The Northern Ireland Executive is "sleep-walking" towards a crisis in primary care, doctors said.

Three quarters of general practices are struggling due to longer patient lists, staffing gaps and growing bureaucracy, according to the British Medical Association (BMA).

The lobby organisation for the profession in Northern Ireland urged members of the public to sign a petition calling on ministers to take action.

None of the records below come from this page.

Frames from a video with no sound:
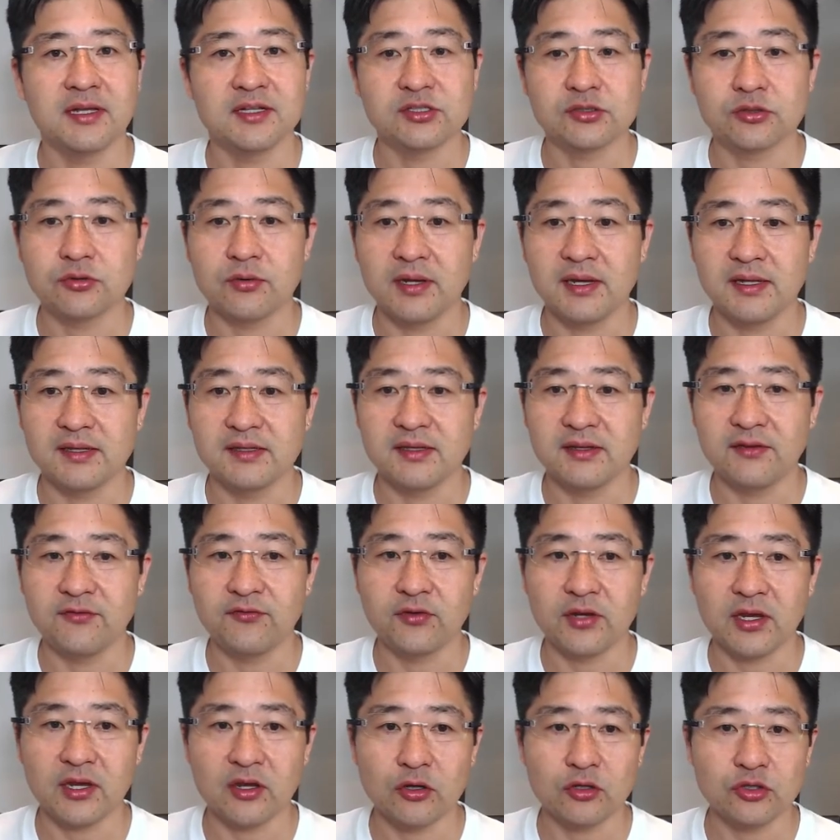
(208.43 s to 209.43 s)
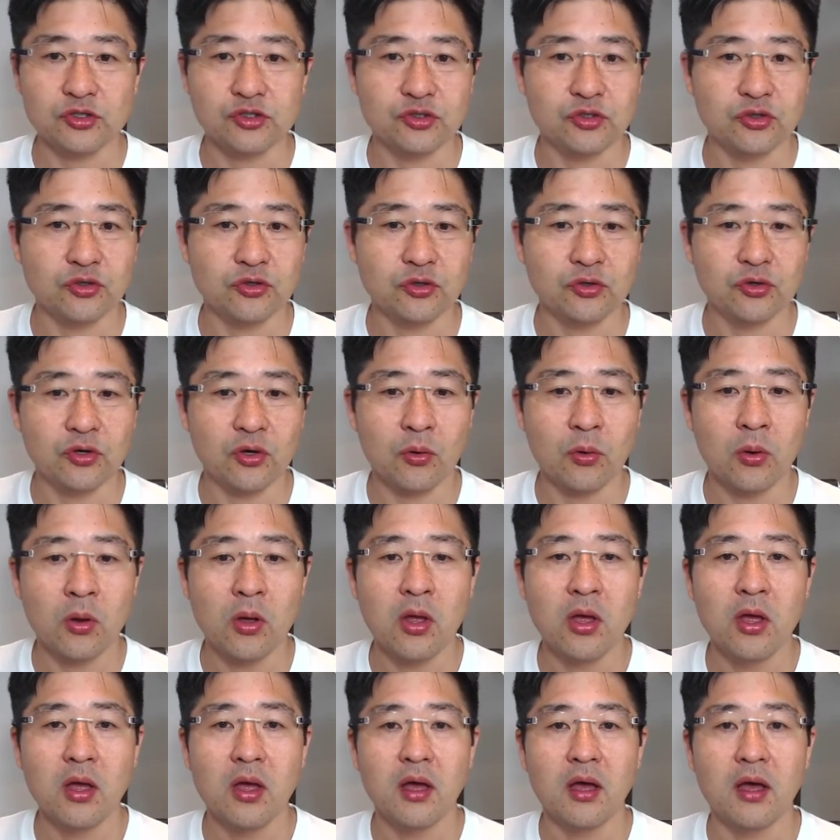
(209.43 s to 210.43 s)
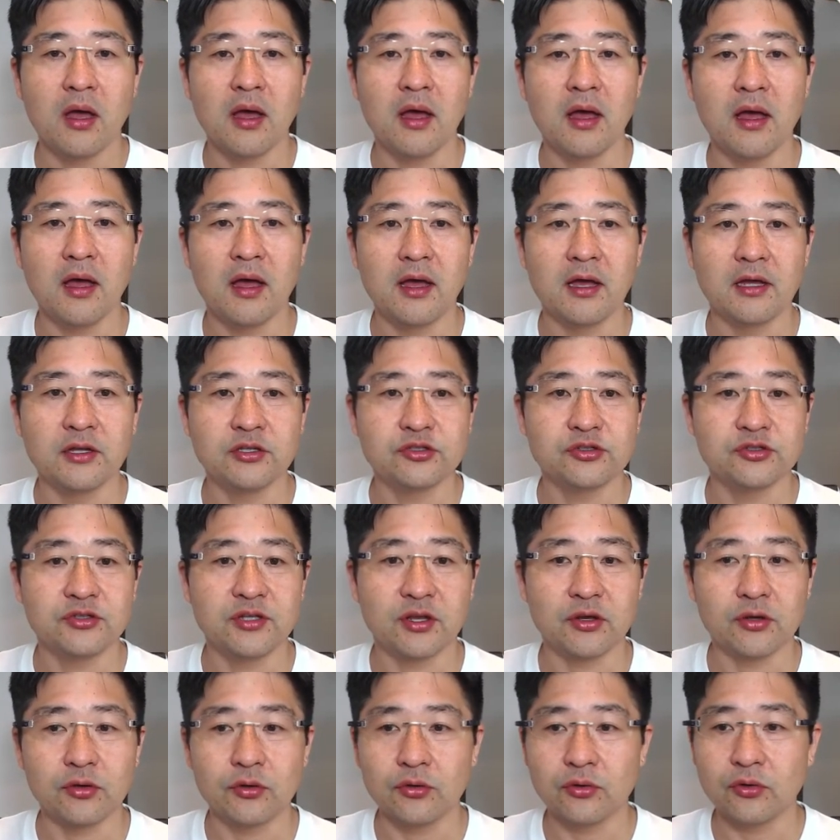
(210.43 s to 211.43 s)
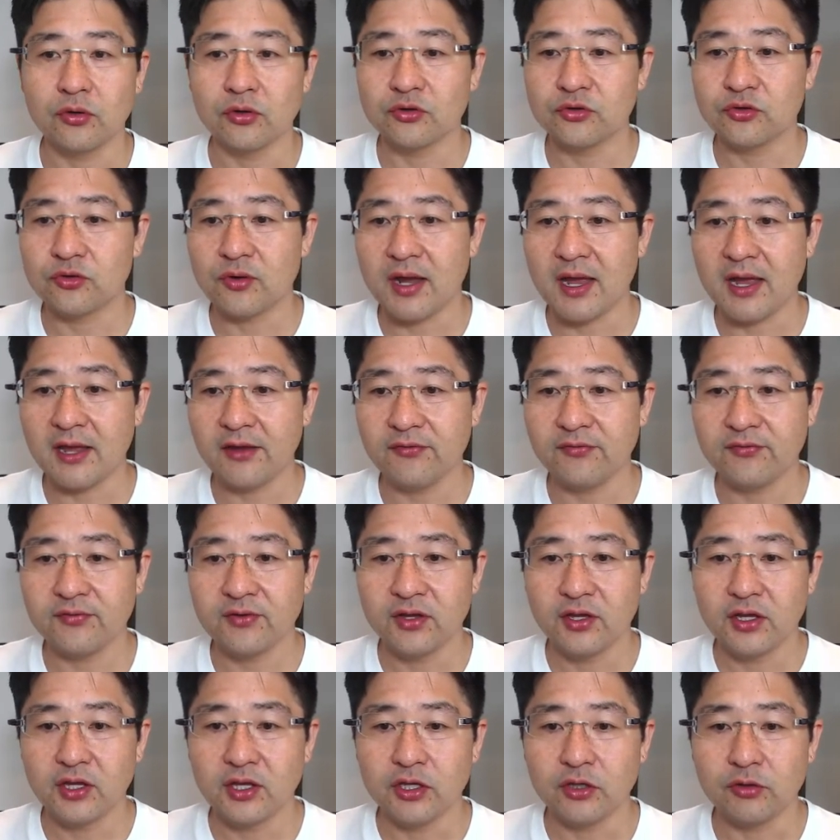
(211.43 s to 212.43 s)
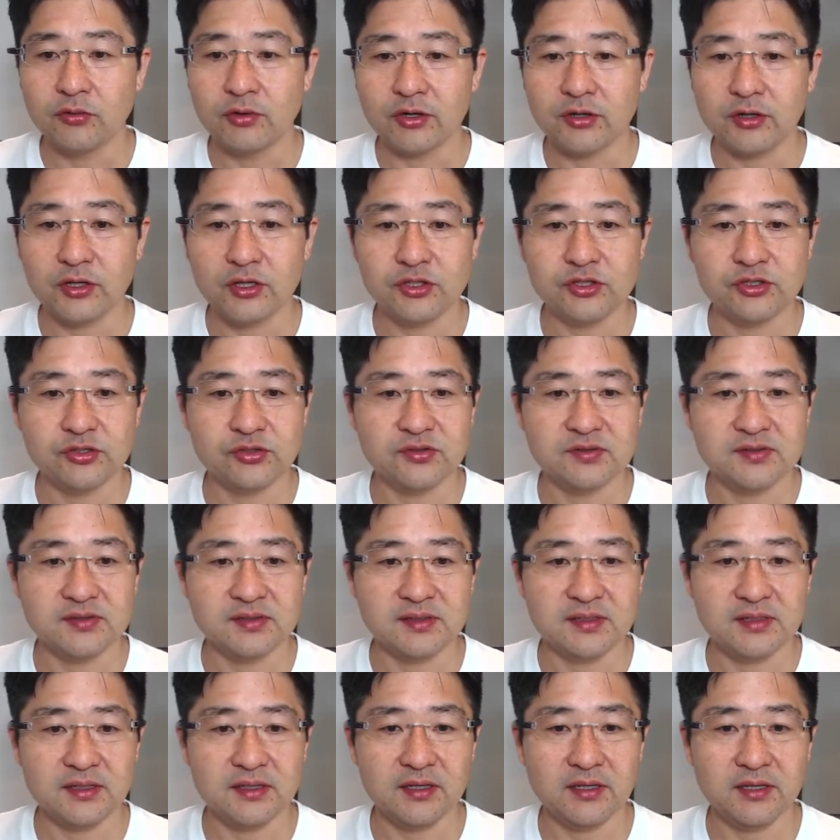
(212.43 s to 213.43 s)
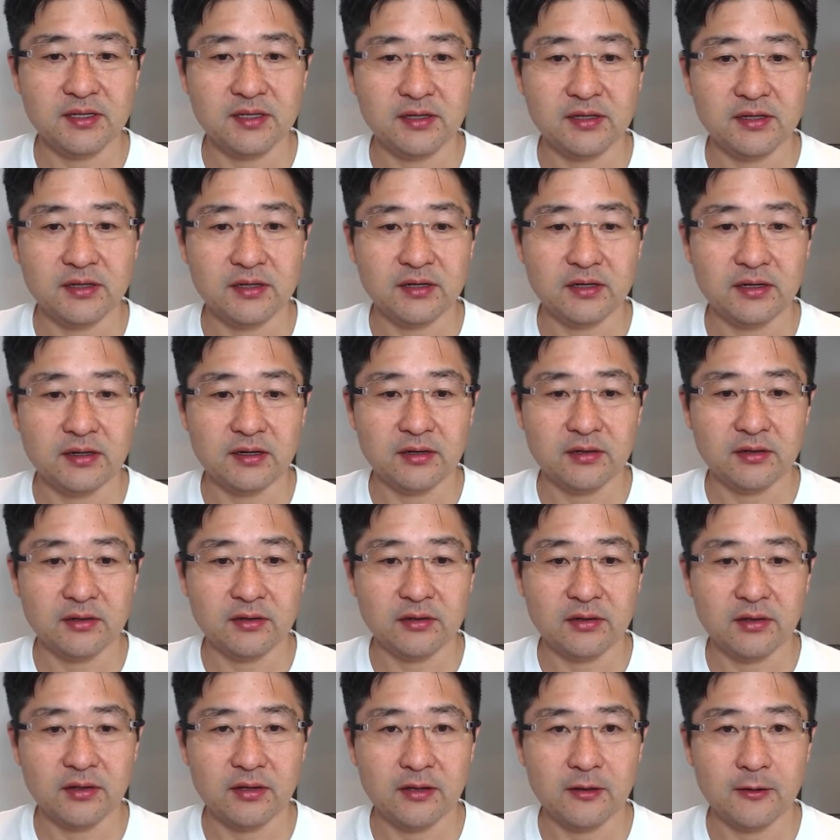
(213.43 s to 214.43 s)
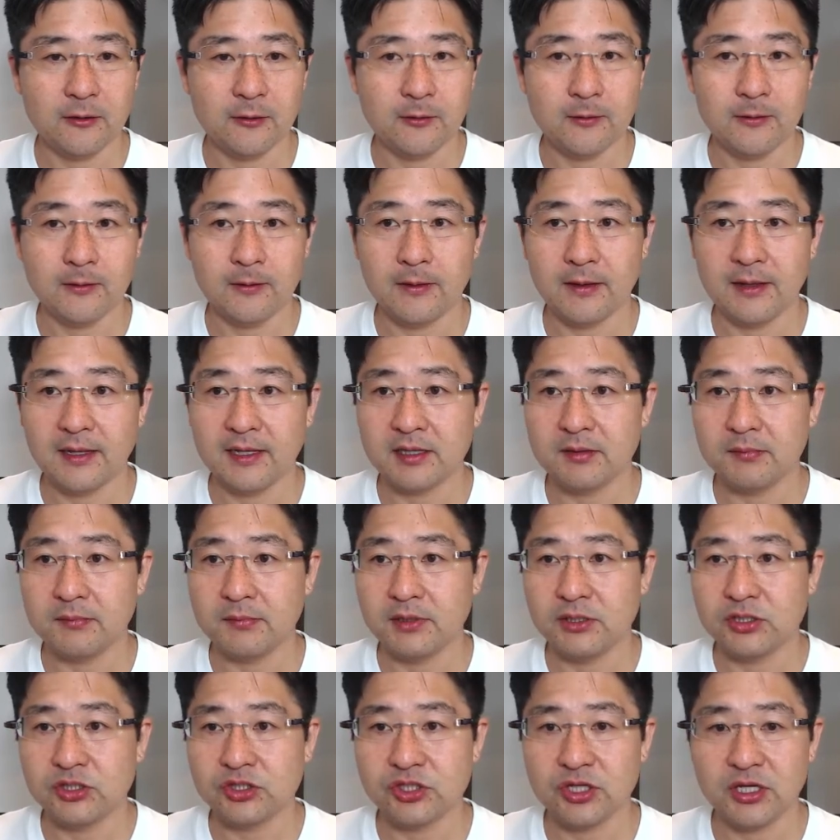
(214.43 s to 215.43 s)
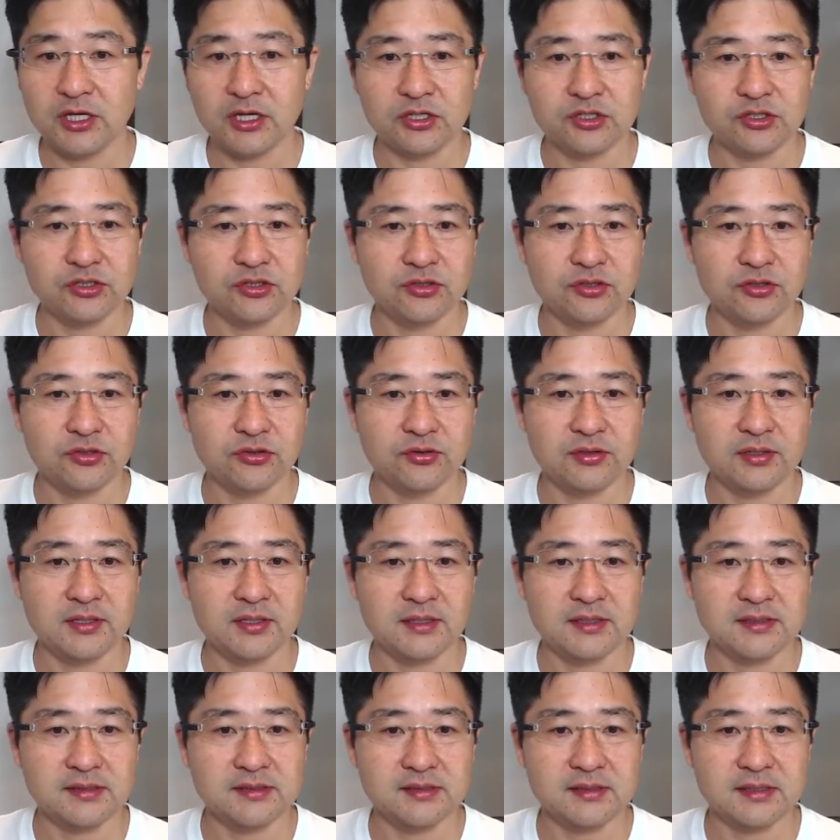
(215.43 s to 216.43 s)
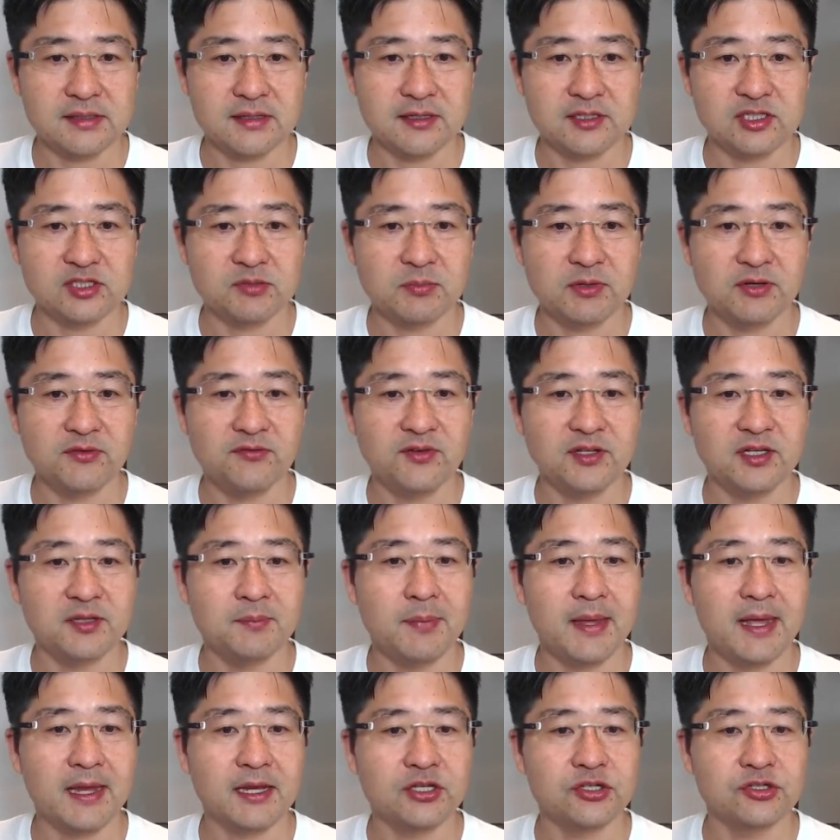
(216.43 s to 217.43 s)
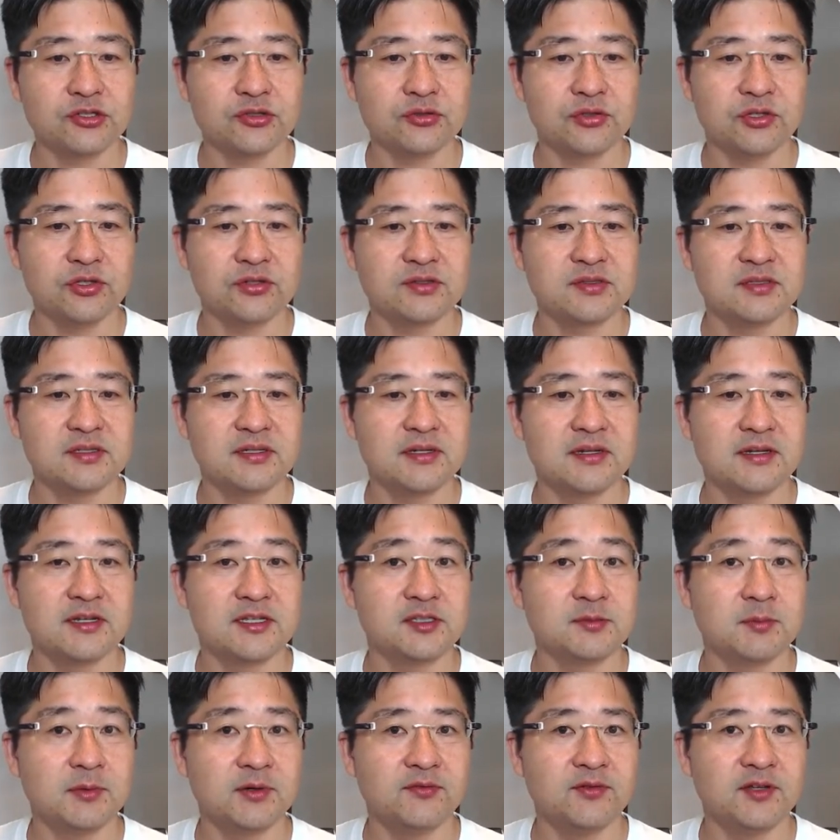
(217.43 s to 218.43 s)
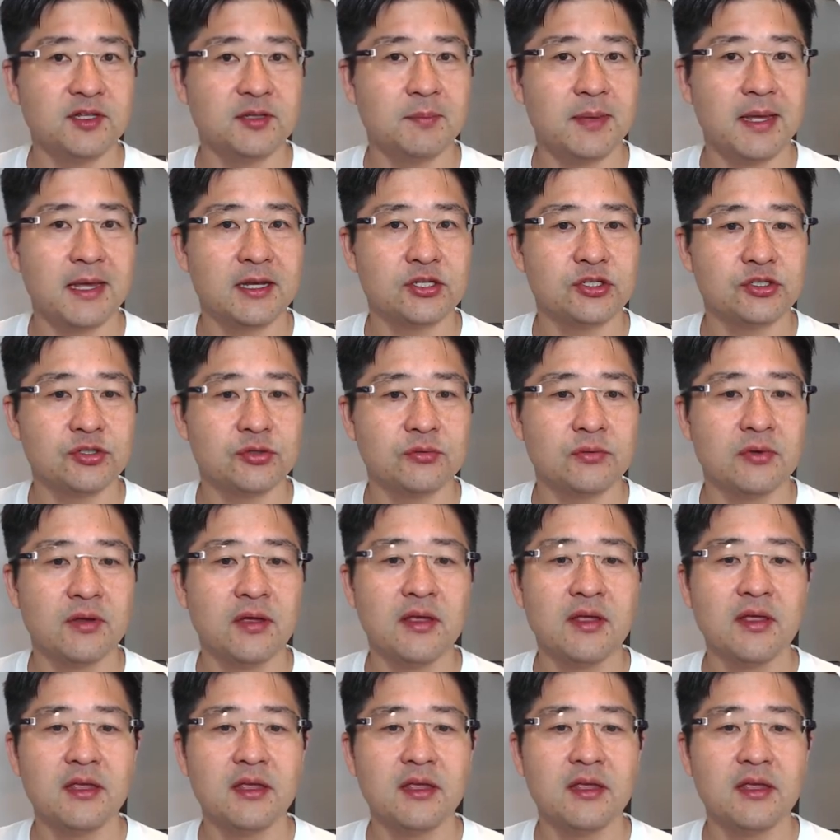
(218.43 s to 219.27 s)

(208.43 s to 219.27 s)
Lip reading: great. If you go to Google, to the Google Drive, you are going to see here. Let me change it to this customer feedback 2. You see customer feedback 2.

Dr Tom Black said: "General practice is one of the key bedrocks of every community in Northern Ireland and is the first point of contact for 90% of health and social care-related needs here.

"Yet the Northern Ireland government is sleep-walking towards a crisis in primary care, as our report clearly illustrates,"

The petition will be available to sign in GP surgeries across the country. It asks health minister Michelle O'Neill to:

:: Invest a 10th of the healthcare budget on a safe and sustainable GP service.

:: Train more GPs to ensure practices remain open.

:: Reduce paperwork and improve IT systems so more time can be spent caring for patients.

It said there should be immediate resources devoted to funding an expanded and comprehensive primary care team to reduce and relieve GPs workload - including mental health practitioners, health visitors, advance nurse practitioners, physiotherapists and physician associates.

Medics also called for increased opportunities for patients to directly access services such as specialist nurses or physiotherapists to reduce the number of cases where the GP is the first point of contact.

The petition will be presented to the Northern Ireland Assembly once it reconvenes in September after the summer recess.

Dr Black added: "The majority of rural practices in Northern Ireland are at serious risk of closure due to workforce and workload issues.

"The situation is particularly bad for smaller, single-handed and rural practices that have fewer GPs working in them and who are struggling to fill vacancies."